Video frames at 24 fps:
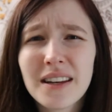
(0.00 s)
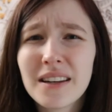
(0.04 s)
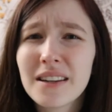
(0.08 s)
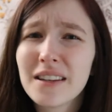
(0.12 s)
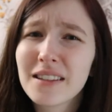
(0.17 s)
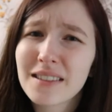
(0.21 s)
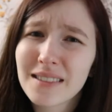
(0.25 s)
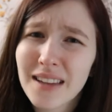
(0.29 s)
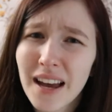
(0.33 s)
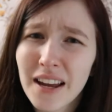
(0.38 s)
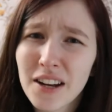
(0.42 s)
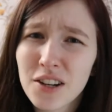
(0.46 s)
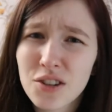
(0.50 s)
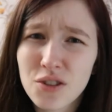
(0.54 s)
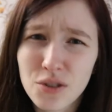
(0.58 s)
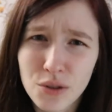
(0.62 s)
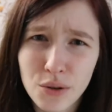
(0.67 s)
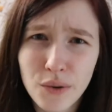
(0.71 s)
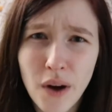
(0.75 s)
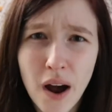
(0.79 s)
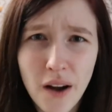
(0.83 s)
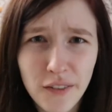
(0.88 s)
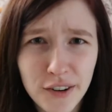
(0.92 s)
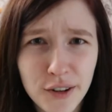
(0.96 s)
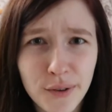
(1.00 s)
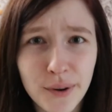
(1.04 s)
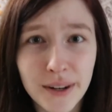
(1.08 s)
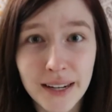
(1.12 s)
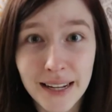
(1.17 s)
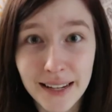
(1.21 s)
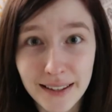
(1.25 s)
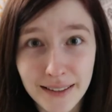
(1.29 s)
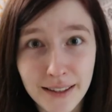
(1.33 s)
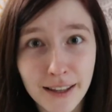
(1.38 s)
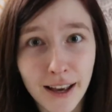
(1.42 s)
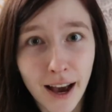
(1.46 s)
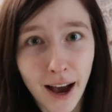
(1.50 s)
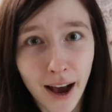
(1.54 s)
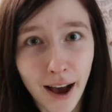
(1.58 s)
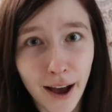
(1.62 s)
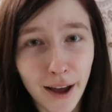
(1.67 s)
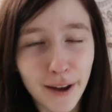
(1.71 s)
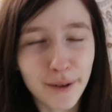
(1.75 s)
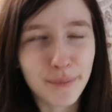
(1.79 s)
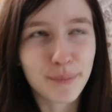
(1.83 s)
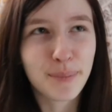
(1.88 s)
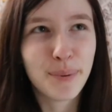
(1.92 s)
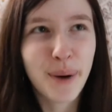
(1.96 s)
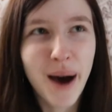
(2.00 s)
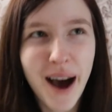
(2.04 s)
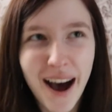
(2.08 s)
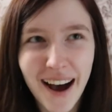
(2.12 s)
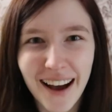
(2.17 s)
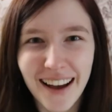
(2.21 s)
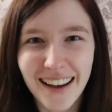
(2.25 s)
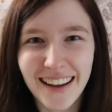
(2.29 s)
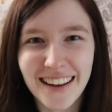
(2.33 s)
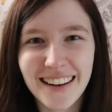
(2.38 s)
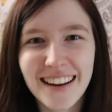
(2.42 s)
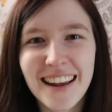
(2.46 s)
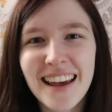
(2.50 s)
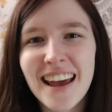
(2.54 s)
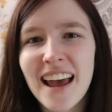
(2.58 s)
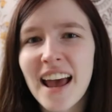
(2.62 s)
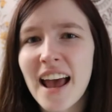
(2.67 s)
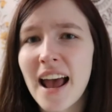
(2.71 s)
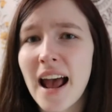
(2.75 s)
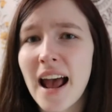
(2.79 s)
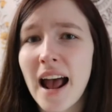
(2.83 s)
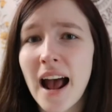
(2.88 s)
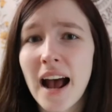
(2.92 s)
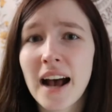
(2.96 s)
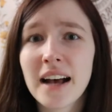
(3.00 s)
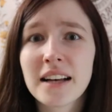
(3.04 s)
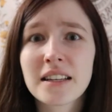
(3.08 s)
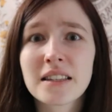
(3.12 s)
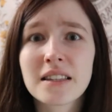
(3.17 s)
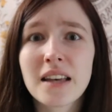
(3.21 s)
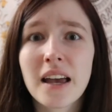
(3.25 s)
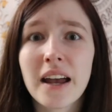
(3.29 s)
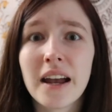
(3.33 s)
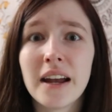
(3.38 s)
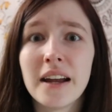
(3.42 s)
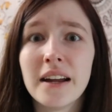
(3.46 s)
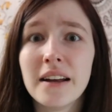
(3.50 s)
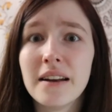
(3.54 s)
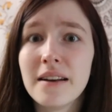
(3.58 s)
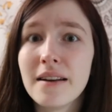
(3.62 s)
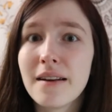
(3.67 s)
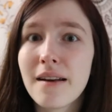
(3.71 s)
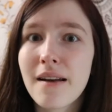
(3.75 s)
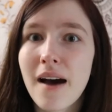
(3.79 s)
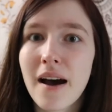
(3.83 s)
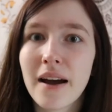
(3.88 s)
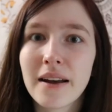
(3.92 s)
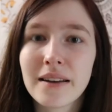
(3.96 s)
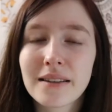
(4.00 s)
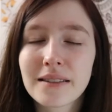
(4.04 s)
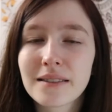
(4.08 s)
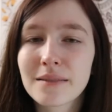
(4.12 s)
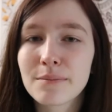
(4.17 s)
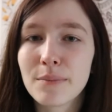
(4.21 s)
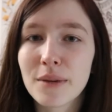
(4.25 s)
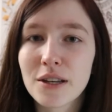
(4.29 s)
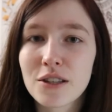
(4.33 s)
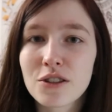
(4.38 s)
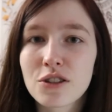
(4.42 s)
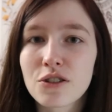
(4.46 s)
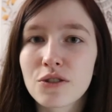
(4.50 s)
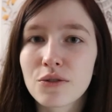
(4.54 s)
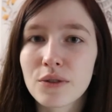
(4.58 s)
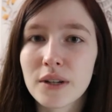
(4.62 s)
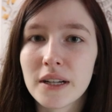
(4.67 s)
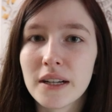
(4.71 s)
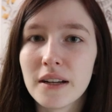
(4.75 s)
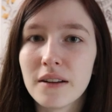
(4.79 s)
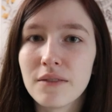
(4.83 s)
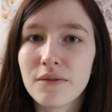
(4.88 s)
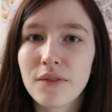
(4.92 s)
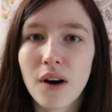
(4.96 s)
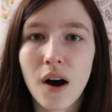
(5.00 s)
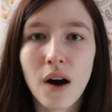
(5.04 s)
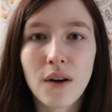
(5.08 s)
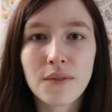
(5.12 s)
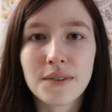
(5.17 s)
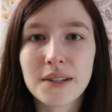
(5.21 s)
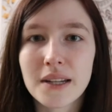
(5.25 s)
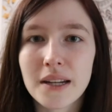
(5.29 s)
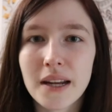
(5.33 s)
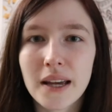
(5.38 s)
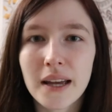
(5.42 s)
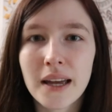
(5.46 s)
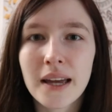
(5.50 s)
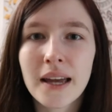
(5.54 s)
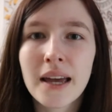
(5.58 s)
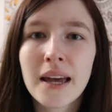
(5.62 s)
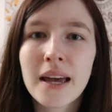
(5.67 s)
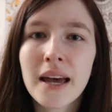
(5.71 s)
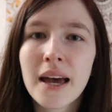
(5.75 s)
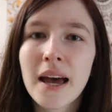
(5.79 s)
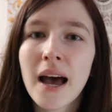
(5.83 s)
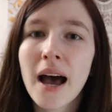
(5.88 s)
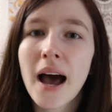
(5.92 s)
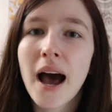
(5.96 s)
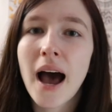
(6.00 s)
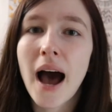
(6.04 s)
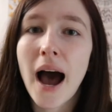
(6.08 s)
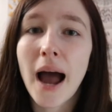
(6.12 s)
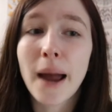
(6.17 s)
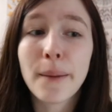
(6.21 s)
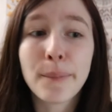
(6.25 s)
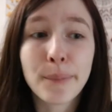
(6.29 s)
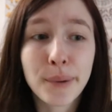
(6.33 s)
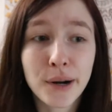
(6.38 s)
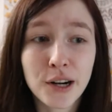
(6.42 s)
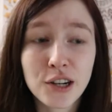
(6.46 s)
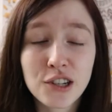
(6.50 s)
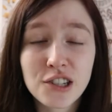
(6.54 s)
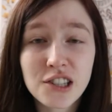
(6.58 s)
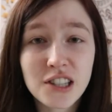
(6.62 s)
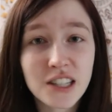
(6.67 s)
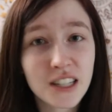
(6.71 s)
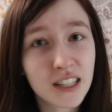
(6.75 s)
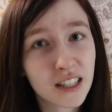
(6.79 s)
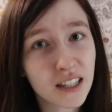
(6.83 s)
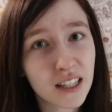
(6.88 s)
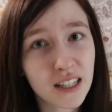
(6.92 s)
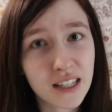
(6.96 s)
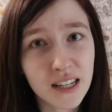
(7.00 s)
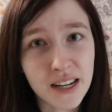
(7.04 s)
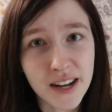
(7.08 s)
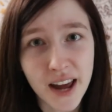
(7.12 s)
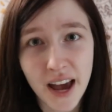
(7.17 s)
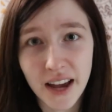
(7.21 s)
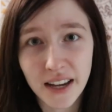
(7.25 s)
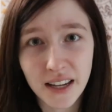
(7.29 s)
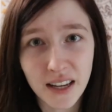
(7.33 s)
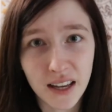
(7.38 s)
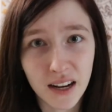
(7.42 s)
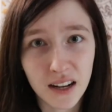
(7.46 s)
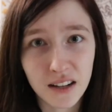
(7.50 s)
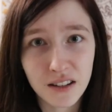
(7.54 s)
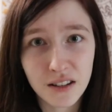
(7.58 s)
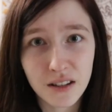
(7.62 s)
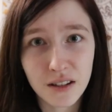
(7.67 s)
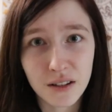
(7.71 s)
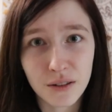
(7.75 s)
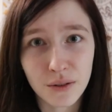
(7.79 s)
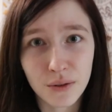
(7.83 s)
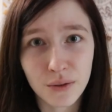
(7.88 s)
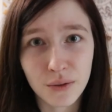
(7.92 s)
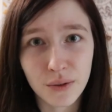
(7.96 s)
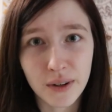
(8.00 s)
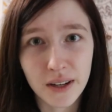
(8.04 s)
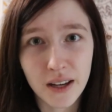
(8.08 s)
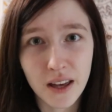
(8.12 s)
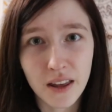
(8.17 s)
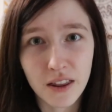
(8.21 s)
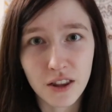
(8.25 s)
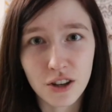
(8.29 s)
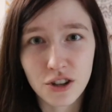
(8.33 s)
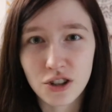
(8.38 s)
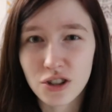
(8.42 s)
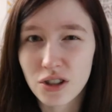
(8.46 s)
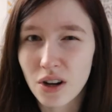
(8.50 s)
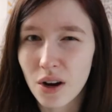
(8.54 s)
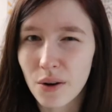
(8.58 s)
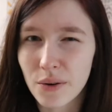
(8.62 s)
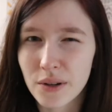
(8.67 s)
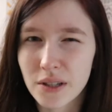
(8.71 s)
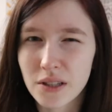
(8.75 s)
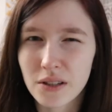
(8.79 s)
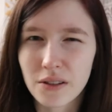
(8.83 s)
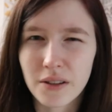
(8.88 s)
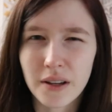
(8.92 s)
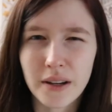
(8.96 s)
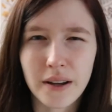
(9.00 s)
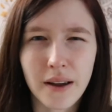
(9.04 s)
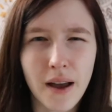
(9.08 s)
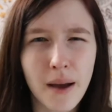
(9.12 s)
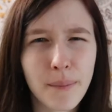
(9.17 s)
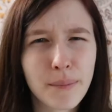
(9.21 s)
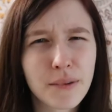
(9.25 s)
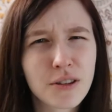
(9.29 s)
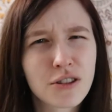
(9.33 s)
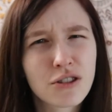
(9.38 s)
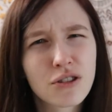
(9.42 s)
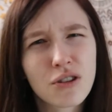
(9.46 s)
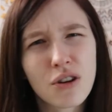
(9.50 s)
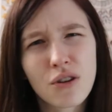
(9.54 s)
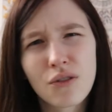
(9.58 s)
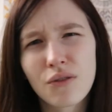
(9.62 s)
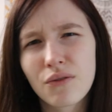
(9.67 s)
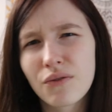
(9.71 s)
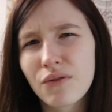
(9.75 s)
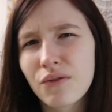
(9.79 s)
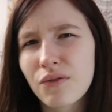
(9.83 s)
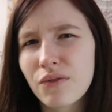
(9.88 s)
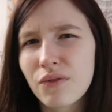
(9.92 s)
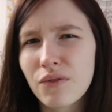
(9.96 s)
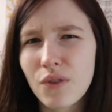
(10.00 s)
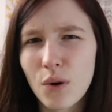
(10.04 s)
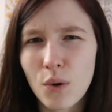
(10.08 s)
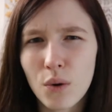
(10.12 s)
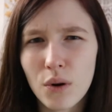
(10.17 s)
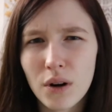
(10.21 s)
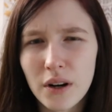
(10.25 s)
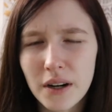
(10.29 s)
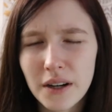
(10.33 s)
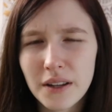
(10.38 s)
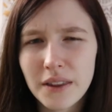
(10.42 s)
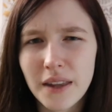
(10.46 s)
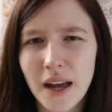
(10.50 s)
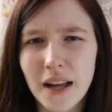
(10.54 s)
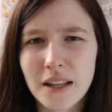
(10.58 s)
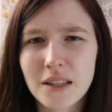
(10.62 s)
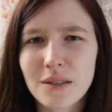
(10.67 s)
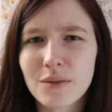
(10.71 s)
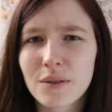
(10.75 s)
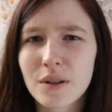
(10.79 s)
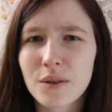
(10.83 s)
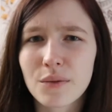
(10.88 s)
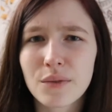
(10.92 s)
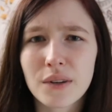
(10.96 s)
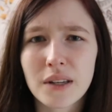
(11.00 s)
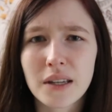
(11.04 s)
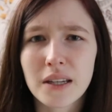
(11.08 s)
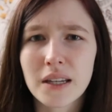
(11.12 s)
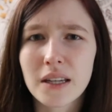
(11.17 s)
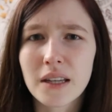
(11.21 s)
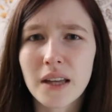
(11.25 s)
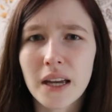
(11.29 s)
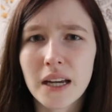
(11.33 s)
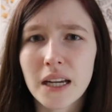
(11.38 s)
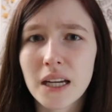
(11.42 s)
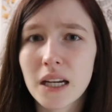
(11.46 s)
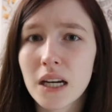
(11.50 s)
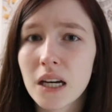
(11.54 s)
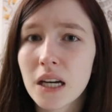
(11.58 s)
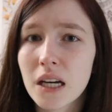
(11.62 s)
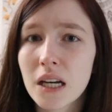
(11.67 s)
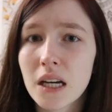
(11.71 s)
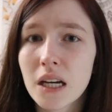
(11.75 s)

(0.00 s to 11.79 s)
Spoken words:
it's kind of true, everyone is hot, but it has a nice mystery involved in it. I personally did not get into the show until like episode 4. That's when it really like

#####

• Problem to work on: Your copy should match every entry above exactly and contain no pictures.

• Solution:
Video frames at 24 fps:
(0.00 s)
(0.04 s)
(0.08 s)
(0.12 s)
(0.17 s)
(0.21 s)
(0.25 s)
(0.29 s)
(0.33 s)
(0.38 s)
(0.42 s)
(0.46 s)
(0.50 s)
(0.54 s)
(0.58 s)
(0.62 s)
(0.67 s)
(0.71 s)
(0.75 s)
(0.79 s)
(0.83 s)
(0.88 s)
(0.92 s)
(0.96 s)
(1.00 s)
(1.04 s)
(1.08 s)
(1.12 s)
(1.17 s)
(1.21 s)
(1.25 s)
(1.29 s)
(1.33 s)
(1.38 s)
(1.42 s)
(1.46 s)
(1.50 s)
(1.54 s)
(1.58 s)
(1.62 s)
(1.67 s)
(1.71 s)
(1.75 s)
(1.79 s)
(1.83 s)
(1.88 s)
(1.92 s)
(1.96 s)
(2.00 s)
(2.04 s)
(2.08 s)
(2.12 s)
(2.17 s)
(2.21 s)
(2.25 s)
(2.29 s)
(2.33 s)
(2.38 s)
(2.42 s)
(2.46 s)
(2.50 s)
(2.54 s)
(2.58 s)
(2.62 s)
(2.67 s)
(2.71 s)
(2.75 s)
(2.79 s)
(2.83 s)
(2.88 s)
(2.92 s)
(2.96 s)
(3.00 s)
(3.04 s)
(3.08 s)
(3.12 s)
(3.17 s)
(3.21 s)
(3.25 s)
(3.29 s)
(3.33 s)
(3.38 s)
(3.42 s)
(3.46 s)
(3.50 s)
(3.54 s)
(3.58 s)
(3.62 s)
(3.67 s)
(3.71 s)
(3.75 s)
(3.79 s)
(3.83 s)
(3.88 s)
(3.92 s)
(3.96 s)
(4.00 s)
(4.04 s)
(4.08 s)
(4.12 s)
(4.17 s)
(4.21 s)
(4.25 s)
(4.29 s)
(4.33 s)
(4.38 s)
(4.42 s)
(4.46 s)
(4.50 s)
(4.54 s)
(4.58 s)
(4.62 s)
(4.67 s)
(4.71 s)
(4.75 s)
(4.79 s)
(4.83 s)
(4.88 s)
(4.92 s)
(4.96 s)
(5.00 s)
(5.04 s)
(5.08 s)
(5.12 s)
(5.17 s)
(5.21 s)
(5.25 s)
(5.29 s)
(5.33 s)
(5.38 s)
(5.42 s)
(5.46 s)
(5.50 s)
(5.54 s)
(5.58 s)
(5.62 s)
(5.67 s)
(5.71 s)
(5.75 s)
(5.79 s)
(5.83 s)
(5.88 s)
(5.92 s)
(5.96 s)
(6.00 s)
(6.04 s)
(6.08 s)
(6.12 s)
(6.17 s)
(6.21 s)
(6.25 s)
(6.29 s)
(6.33 s)
(6.38 s)
(6.42 s)
(6.46 s)
(6.50 s)
(6.54 s)
(6.58 s)
(6.62 s)
(6.67 s)
(6.71 s)
(6.75 s)
(6.79 s)
(6.83 s)
(6.88 s)
(6.92 s)
(6.96 s)
(7.00 s)
(7.04 s)
(7.08 s)
(7.12 s)
(7.17 s)
(7.21 s)
(7.25 s)
(7.29 s)
(7.33 s)
(7.38 s)
(7.42 s)
(7.46 s)
(7.50 s)
(7.54 s)
(7.58 s)
(7.62 s)
(7.67 s)
(7.71 s)
(7.75 s)
(7.79 s)
(7.83 s)
(7.88 s)
(7.92 s)
(7.96 s)
(8.00 s)
(8.04 s)
(8.08 s)
(8.12 s)
(8.17 s)
(8.21 s)
(8.25 s)
(8.29 s)
(8.33 s)
(8.38 s)
(8.42 s)
(8.46 s)
(8.50 s)
(8.54 s)
(8.58 s)
(8.62 s)
(8.67 s)
(8.71 s)
(8.75 s)
(8.79 s)
(8.83 s)
(8.88 s)
(8.92 s)
(8.96 s)
(9.00 s)
(9.04 s)
(9.08 s)
(9.12 s)
(9.17 s)
(9.21 s)
(9.25 s)
(9.29 s)
(9.33 s)
(9.38 s)
(9.42 s)
(9.46 s)
(9.50 s)
(9.54 s)
(9.58 s)
(9.62 s)
(9.67 s)
(9.71 s)
(9.75 s)
(9.79 s)
(9.83 s)
(9.88 s)
(9.92 s)
(9.96 s)
(10.00 s)
(10.04 s)
(10.08 s)
(10.12 s)
(10.17 s)
(10.21 s)
(10.25 s)
(10.29 s)
(10.33 s)
(10.38 s)
(10.42 s)
(10.46 s)
(10.50 s)
(10.54 s)
(10.58 s)
(10.62 s)
(10.67 s)
(10.71 s)
(10.75 s)
(10.79 s)
(10.83 s)
(10.88 s)
(10.92 s)
(10.96 s)
(11.00 s)
(11.04 s)
(11.08 s)
(11.12 s)
(11.17 s)
(11.21 s)
(11.25 s)
(11.29 s)
(11.33 s)
(11.38 s)
(11.42 s)
(11.46 s)
(11.50 s)
(11.54 s)
(11.58 s)
(11.62 s)
(11.67 s)
(11.71 s)
(11.75 s)

(0.00 s to 11.79 s)
Spoken words:
it's kind of true, everyone is hot, but it has a nice mystery involved in it. I personally did not get into the show until like episode 4. That's when it really like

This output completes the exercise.